Paivis, Corp. is a wholesale telecommunications carrier that sells prepaid "point-of-sale activated" and live cards. Paivis generates its revenues through the sale of prepaid calling cards and wireless services, and international wholesale termination. Products are sold throughout many of the country's major retail outlets, including Duane Reade, 7-Eleven, and Chevron.

For more info: http://gshn.realpennies.com

Greenstone Holdings, Inc. (PINKSHEETS: GSHN)

Febuary 5th, 2008-- Greenstone Holdings, Inc. (PINKSHEETS: GSHN) announced today that the Company has introduced a revolutionary new product, Crystal-Guard(TM), a product developed and manufactured by M-Tec Co. Ltd. in Japan. Crystal-Guard is used to contain asbestos by spraying and encapsulating the asbestos preventing the asbestos from releasing toxic airborne particles into the air, which endanger people's health. Nonetheless, Crystal-Guard does not have an adverse effect on the original thermal insulation properties of the asbestos.
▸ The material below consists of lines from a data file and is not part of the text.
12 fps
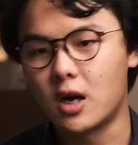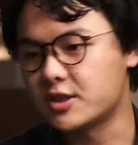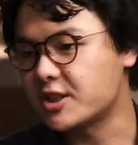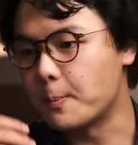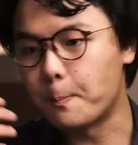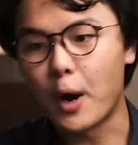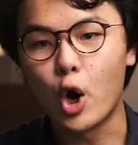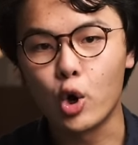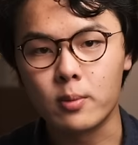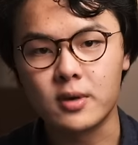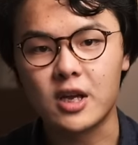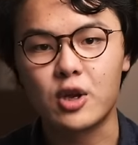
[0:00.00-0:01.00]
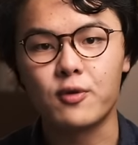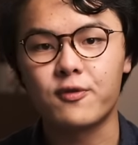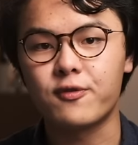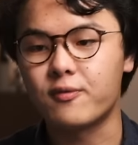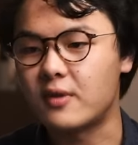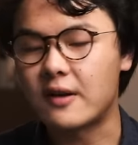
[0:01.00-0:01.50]
some poem that
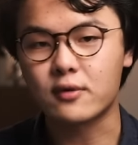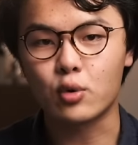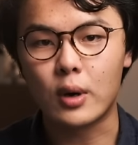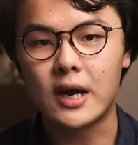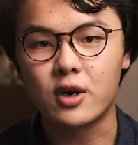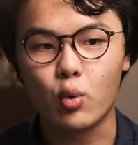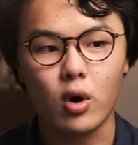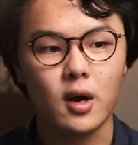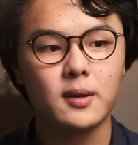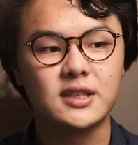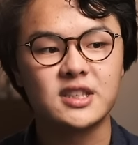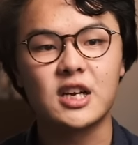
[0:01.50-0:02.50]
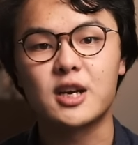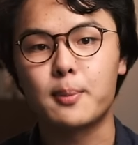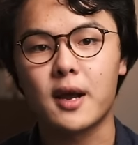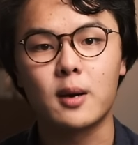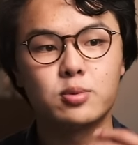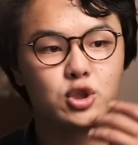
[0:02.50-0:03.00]
you've never read, or decide to
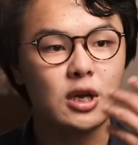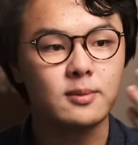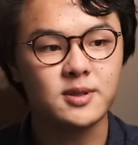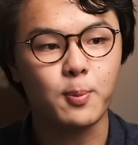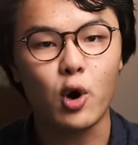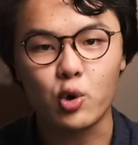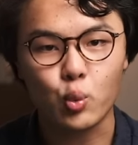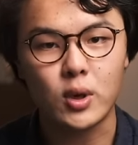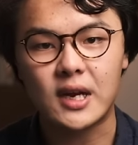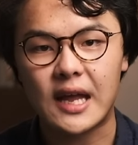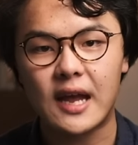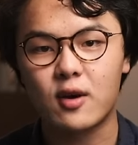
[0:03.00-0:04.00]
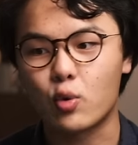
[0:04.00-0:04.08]
pick up James Baldwin again,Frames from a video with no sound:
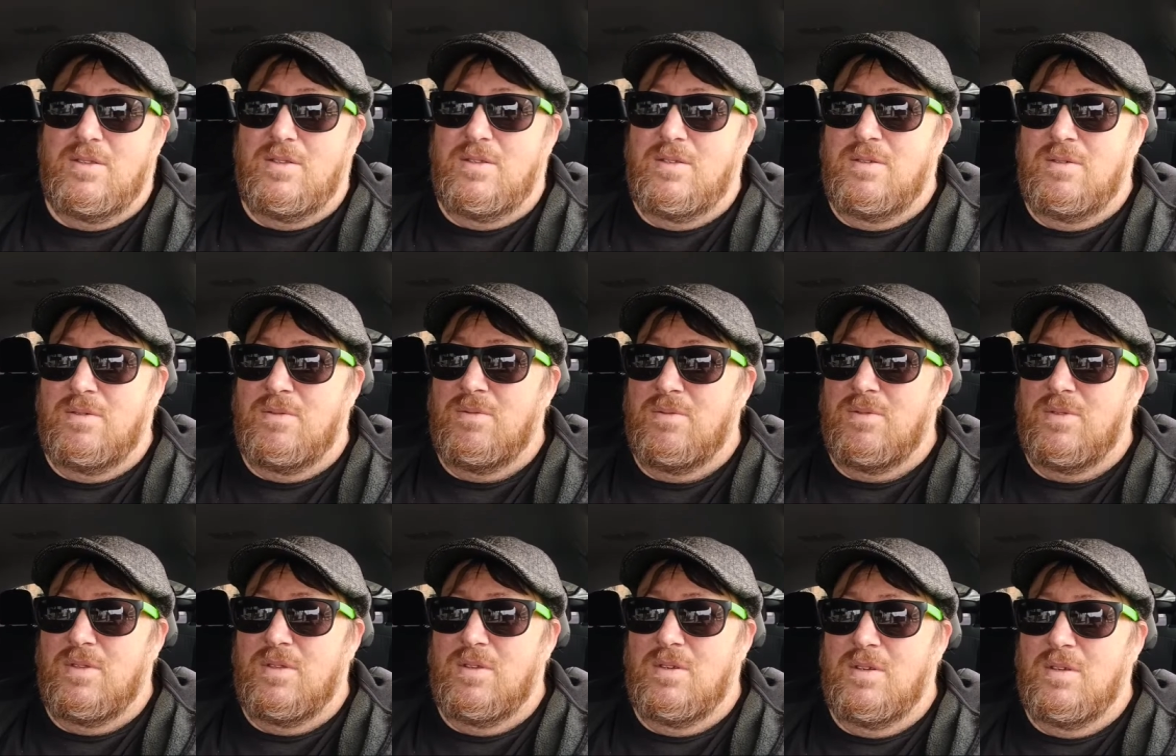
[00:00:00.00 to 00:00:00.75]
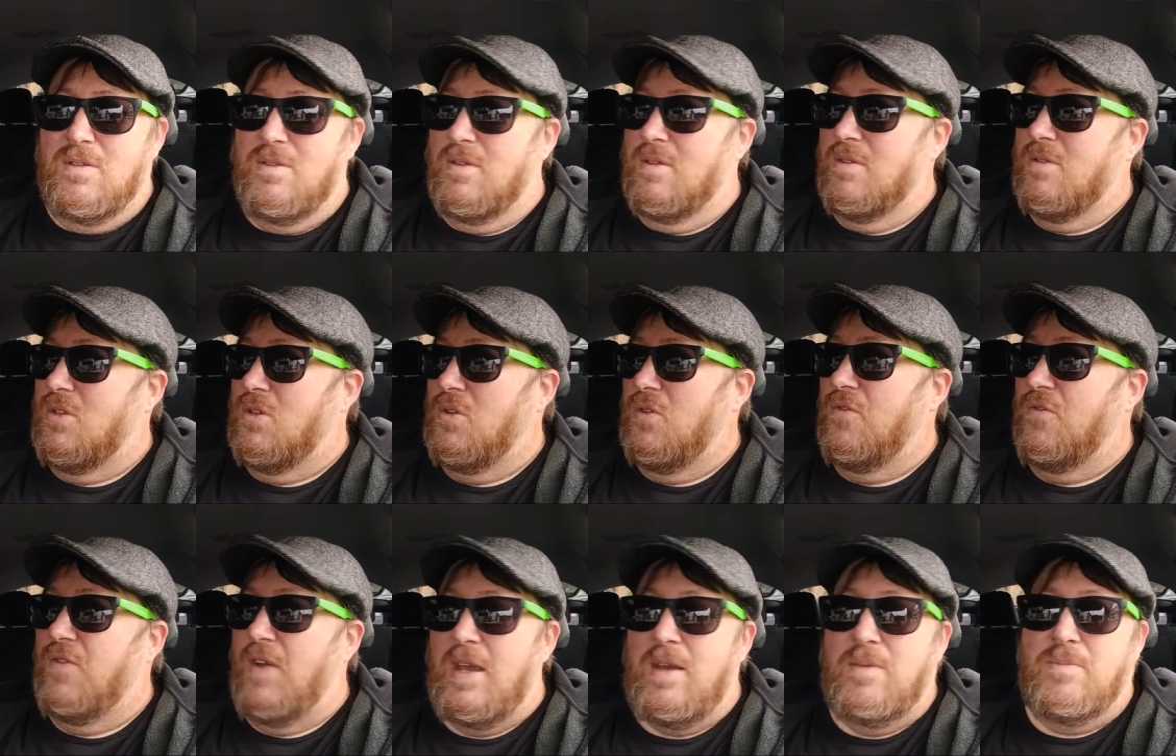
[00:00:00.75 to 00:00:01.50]
to the the two
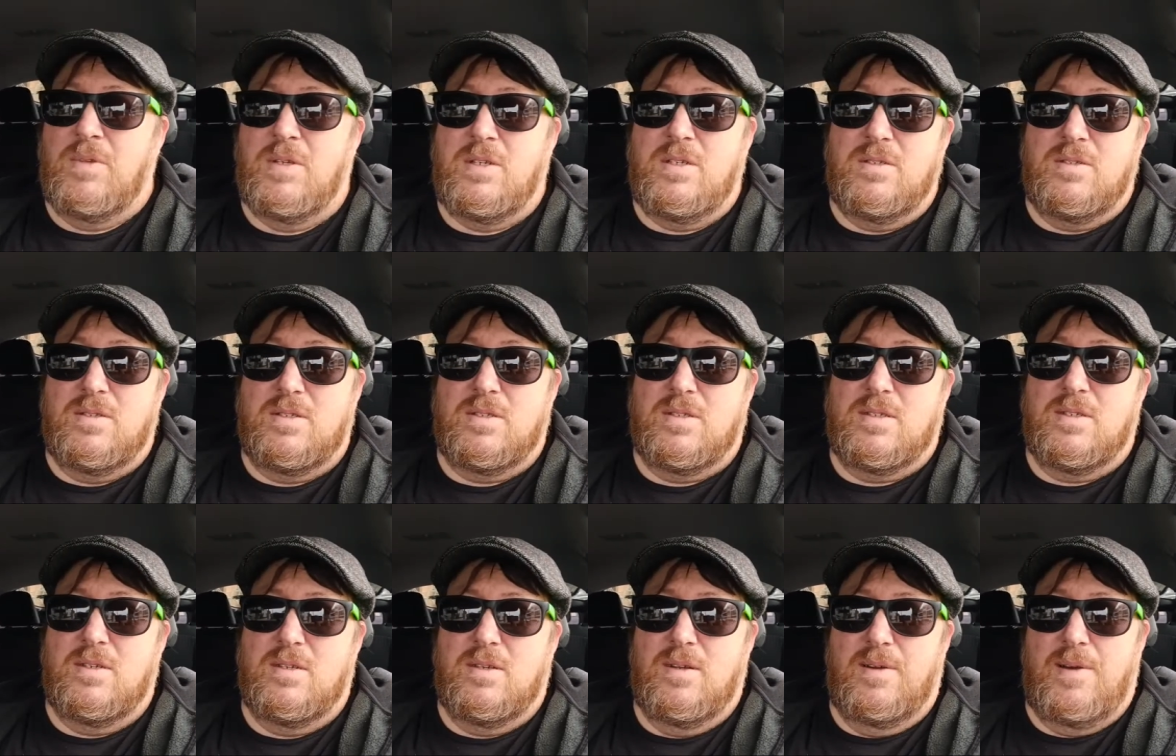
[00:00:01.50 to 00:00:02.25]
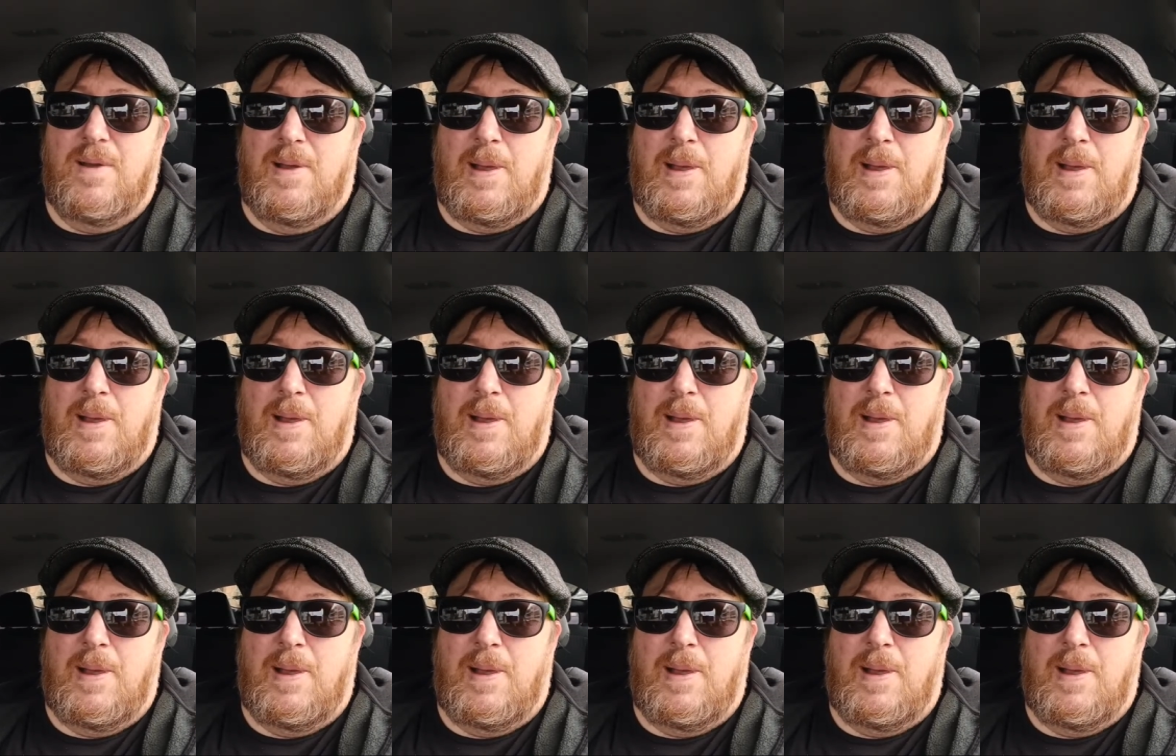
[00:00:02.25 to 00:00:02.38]
families?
Crystal-Guard also makes the disposal of asbestos safer, simpler, and much more economical. Asbestos is usually decomposed into harmless minerals by exposing it to extremely high heat, around 1500 degree C. or 2700 degree F. Crystal-Guard treated asbestos, on the other hand, is made harmless at much lower temperatures around 900 degree C or 1600 degree F. requiring less energy to detoxify the asbestos, which alternatively lowers costs.

"The U.S. Environmental Protection Agency estimates that asbestos in various forms has been used as insulation in more than 30,000 public schools and 730,000 public or commercial buildings and remains present in most buildings posing serious health hazard. This makes asbestos a huge problem, which will be around for a long time. Crystal-Guard can help speed the clean up process and provide a much safer environment for the public. Additionally, it is cost effective, which facilitates removal projects that might otherwise prohibitive," said Mr. Sal Miwa, CEO of Greenstone.
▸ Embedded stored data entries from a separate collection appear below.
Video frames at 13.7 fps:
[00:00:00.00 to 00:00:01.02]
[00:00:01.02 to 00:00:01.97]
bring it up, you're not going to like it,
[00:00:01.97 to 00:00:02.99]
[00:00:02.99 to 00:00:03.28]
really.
About Greenstone Holdings, Inc.

(www.egreenstone.com) Greenstone(R) is in the business of providing a variety of unique chemical technologies that are primarily used in the building and construction industry. The Company's first brand name product, GreenShield(TM), offers a solution for environmental protection for wood based building materials and others such as lumber, logs, plywood, drywall, railroad ties, fencing, and utility poles. It also offers added fire retardancy to the material it is applied to. The $25 billion water damage market is one example of many which GreenShield can find a niche in. Greenstone also exclusively distributes Green-Dri(TM), revolutionary biological dry kiln for drying wood, Permeate(TM), a very unique chemical sealer for metal, concrete, and other construction material, MagneLine(R), a very strong polymer cement mortar to repair or reinforce metal and concrete structures such as bridges and highways, and Crystal-Guard(TM), an innovative chemical to make Asbestos safer and easier to dispose.